## WHAT THE TASK REQUIRES
Go over the data and keep only the lines that include "frames".

## GIVEN DATA
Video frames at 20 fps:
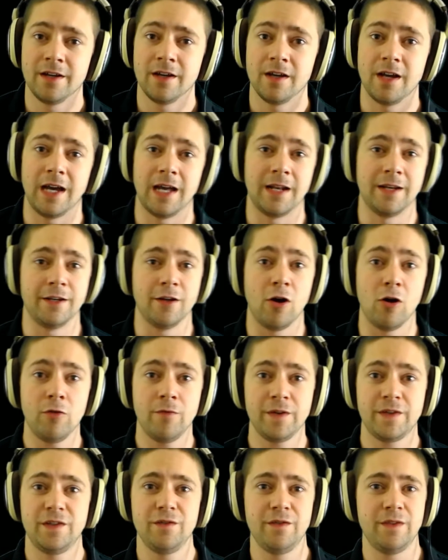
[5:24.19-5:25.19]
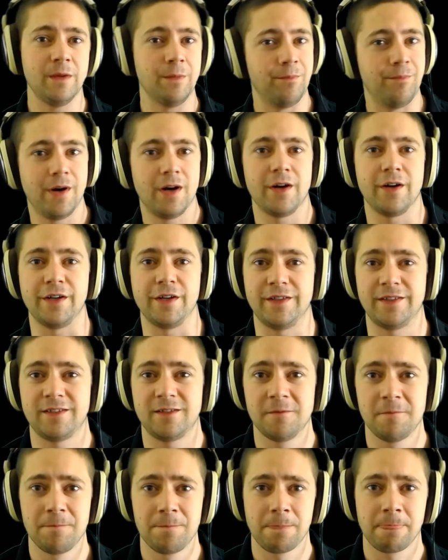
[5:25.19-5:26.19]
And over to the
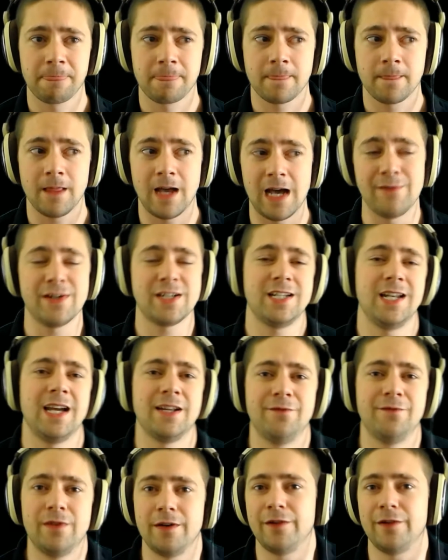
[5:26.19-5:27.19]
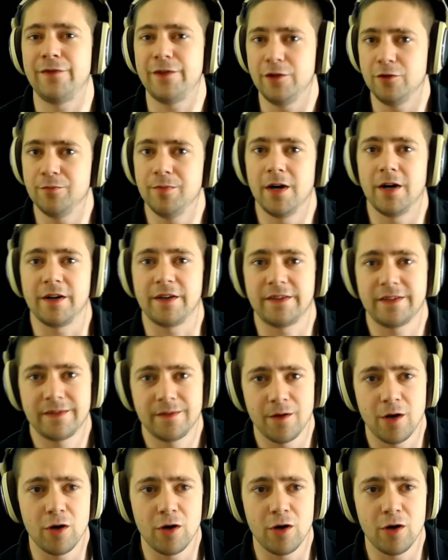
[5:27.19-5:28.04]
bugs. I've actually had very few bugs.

--

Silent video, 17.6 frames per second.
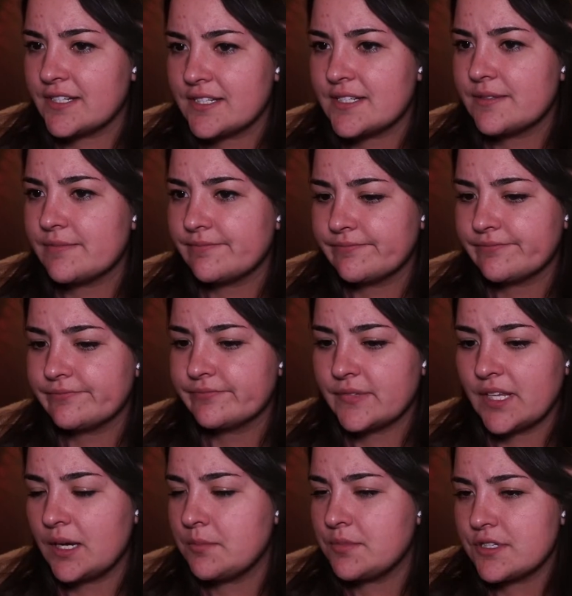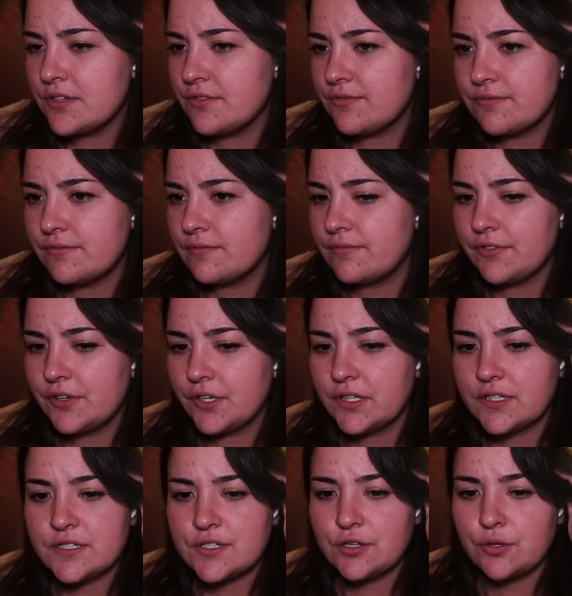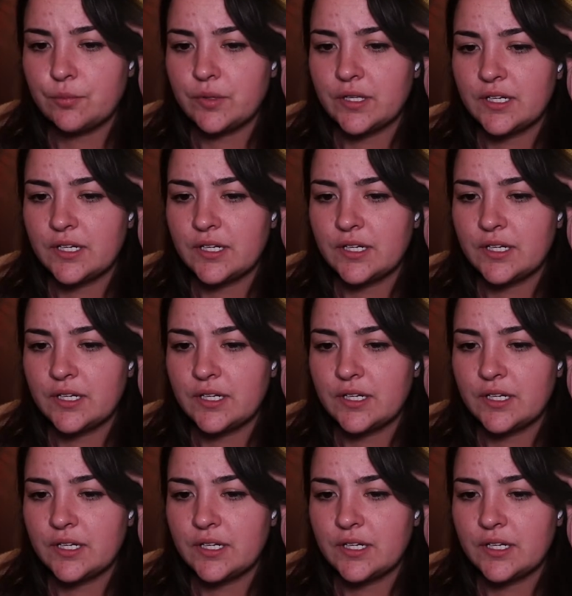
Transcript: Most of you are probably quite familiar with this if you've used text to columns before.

## RESULT OF THIS EXERCISE
Video frames at 20 fps:
Silent video, 17.6 frames per second.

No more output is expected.